Description automatically generated with medium confidence

Figure 20.12: Retries and Circuit Breaker in action as viewed in Grafana

From the preceding screenshot, we can see that the retry mechanism also reports metrics that succeeded and failed. When the circuit was opened, all requests failed without retries. When the circuit was closed, all requests were successful without any retries. This is as expected.

Now that we have seen the circuit breaker metrics in action, let's see the retry metrics in action!

If you want to check the state of the circuit breaker, you can do it with the following command:

curl -ks https://health.minikube.me/actuator/health | jq -r .components.circuitBreakers.details.product.details.state

It should report CLOSED, OPEN, or HALF_OPEN, depending on its state.

Testing the retry metrics

To trigger the retry mechanism, we will use the faultPercentage parameter we used in previous chapters. To avoid triggering the circuit breaker, we need to use relatively low values for the parameter. Run the following command:

while true; do curl -o /dev/null -s -L -w "%{http_code}
" -H "Authorization: Bearer $ACCESS_TOKEN" -k https://minikube.me/product-composite/1?faultPercent=10; sleep 3; done

This command will call the API once every third second. It specifies that 10% of the requests should fail so that the retry mechanism will kick in and retry the failed requests.

After a few minutes, the dashboard should report metrics such as the following:

Figure 20.13: Result of retry tests viewed in Grafana

In the preceding screenshot, we can see that most of the requests have been executed successfully, without any retries. Approximately 10% of the requests have been retried by the retry mechanism and successfully executed after the retry.

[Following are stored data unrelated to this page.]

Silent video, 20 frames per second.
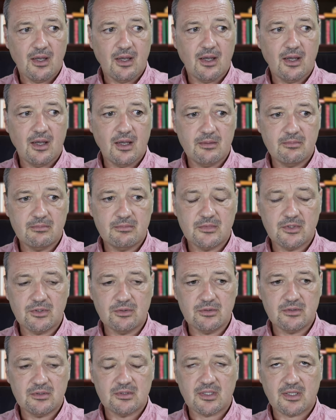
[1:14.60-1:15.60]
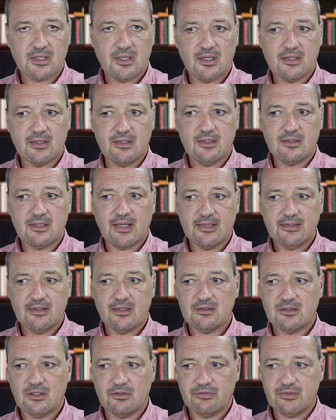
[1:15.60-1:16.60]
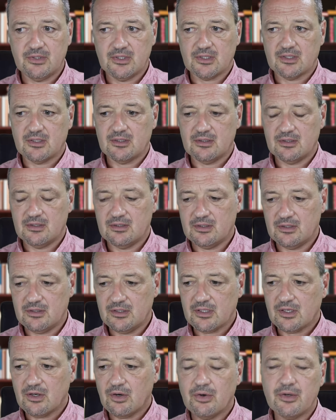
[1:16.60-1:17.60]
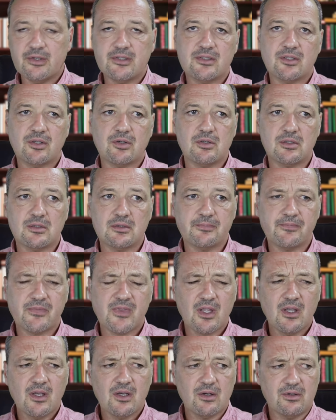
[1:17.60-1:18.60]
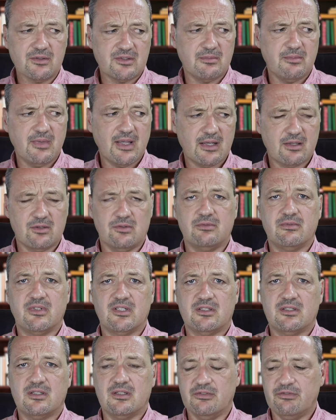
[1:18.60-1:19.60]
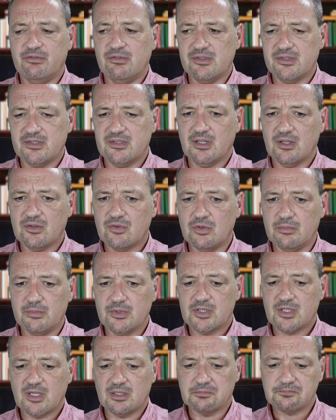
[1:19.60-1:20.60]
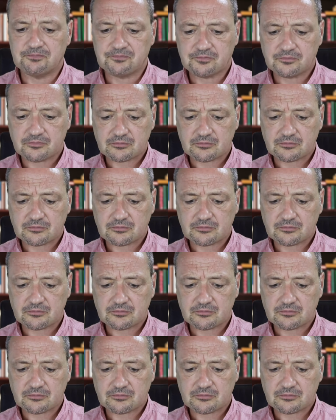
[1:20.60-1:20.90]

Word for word: ähm, und reagiert anders auf ihre, ihre Äußerungen und sie merken, irgendwas äh, fühlt sich da komisch an.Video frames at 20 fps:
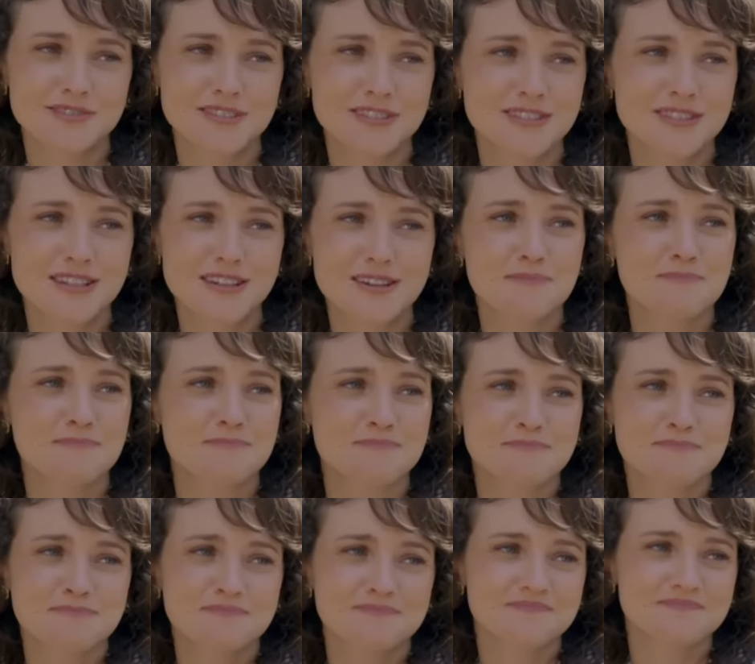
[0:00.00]
Es que
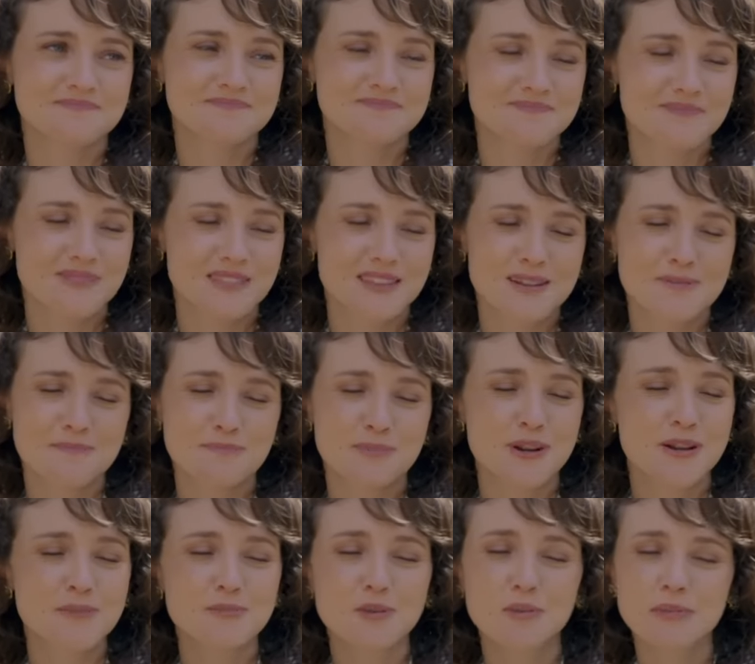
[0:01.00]

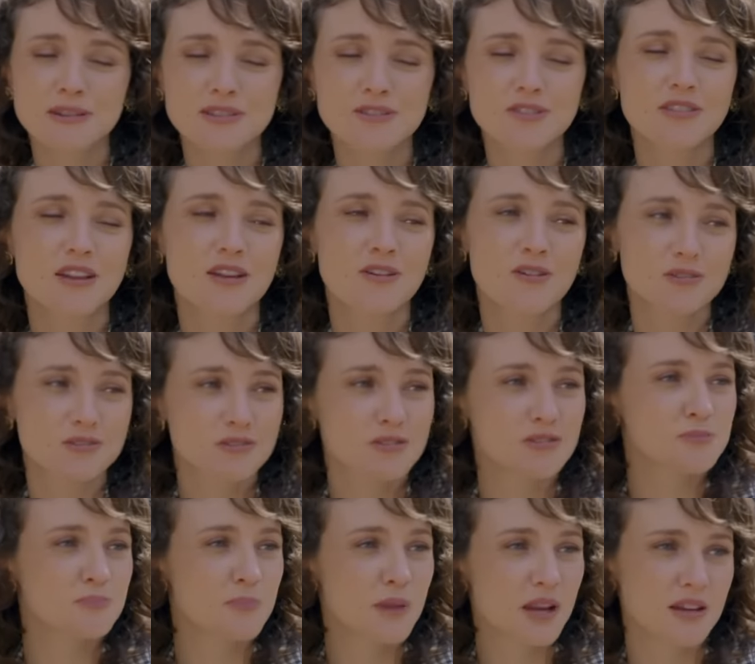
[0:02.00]
por el momento tengo
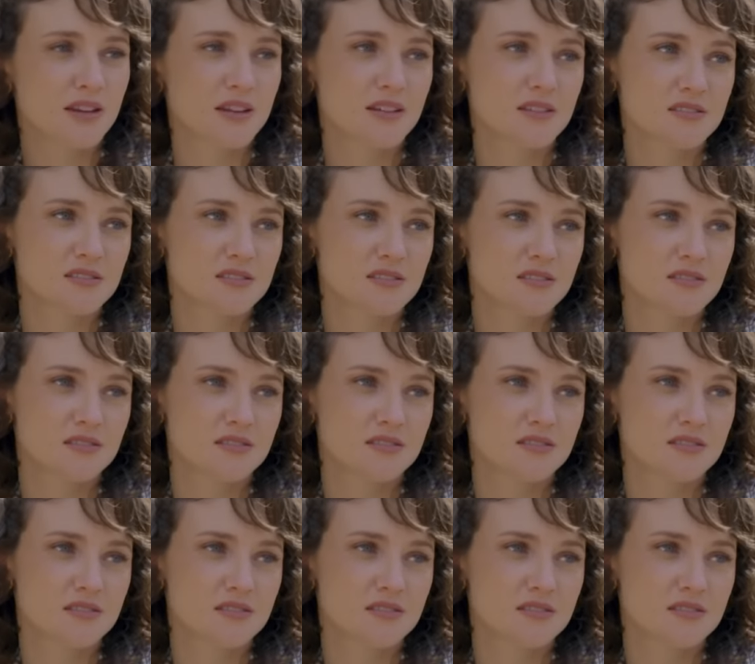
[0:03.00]
otros planes.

Before we leave the section on creating dashboards, we will learn how we can export and import dashboards.

Exporting and importing Grafana dashboards

Once a dashboard has been created, we typically want to take two actions:

Save the definition of the dashboard as source code in a Git repo
Move the dashboard to other Grafana instances, for example, those used in QA and production environments

To perform these actions, we can use Grafana's API for exporting and importing dashboards. Since we only have one Grafana instance, we will perform the following steps:

Export the dashboard to a JSON file
Delete the dashboard
Import the dashboard from the JSON file

Before we perform these steps, we need to understand the two different types of IDs that a dashboard has:

id, an auto-incremented identifier that is unique only within a Grafana instance.
uid, a unique identifier that can be used in multiple Grafana instances. It is part of the URL when accessing dashboards, meaning that links to a dashboard will stay the same as long as the uid of a dashboard remains the same. When a dashboard is created, a random uid is created by Grafana.

When we import a dashboard, Grafana will try to update a dashboard if the id field is set. To be able to test importing a dashboard in a Grafana instance that doesn't have the dashboard already installed, we need to set the id field to null.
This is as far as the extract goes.